— Task brief —
The result should be an exact copy of the entries that follow, with no pictures included.

Start of Provided data

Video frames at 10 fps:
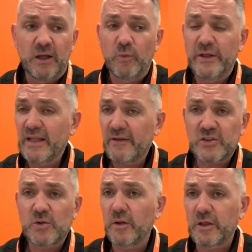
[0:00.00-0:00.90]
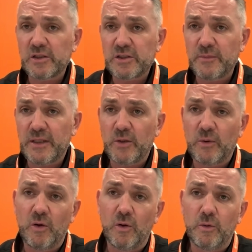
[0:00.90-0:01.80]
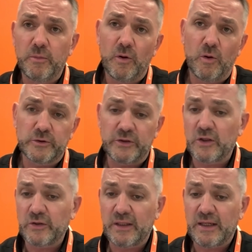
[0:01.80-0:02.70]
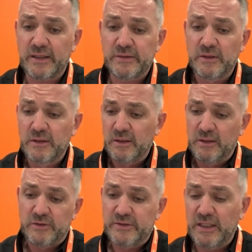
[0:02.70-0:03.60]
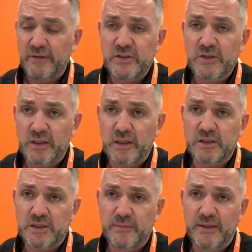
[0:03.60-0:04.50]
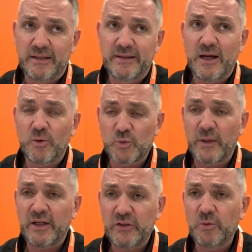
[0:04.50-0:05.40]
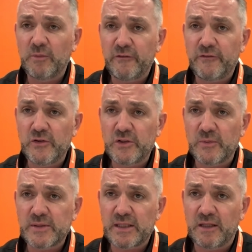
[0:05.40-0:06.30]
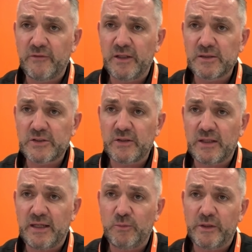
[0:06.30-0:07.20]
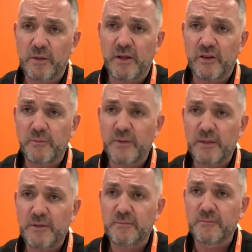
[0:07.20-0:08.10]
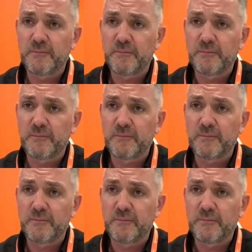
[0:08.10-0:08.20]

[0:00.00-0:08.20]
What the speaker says: We never saw a customer. They were all ordered online, delivered to the customer, and that was where I knew my future was selling vehicles online with a monthly payment.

End of Provided data

— Response below —
Video frames at 10 fps:
[0:00.00-0:00.90]
[0:00.90-0:01.80]
[0:01.80-0:02.70]
[0:02.70-0:03.60]
[0:03.60-0:04.50]
[0:04.50-0:05.40]
[0:05.40-0:06.30]
[0:06.30-0:07.20]
[0:07.20-0:08.10]
[0:08.10-0:08.20]

[0:00.00-0:08.20]
What the speaker says: We never saw a customer. They were all ordered online, delivered to the customer, and that was where I knew my future was selling vehicles online with a monthly payment.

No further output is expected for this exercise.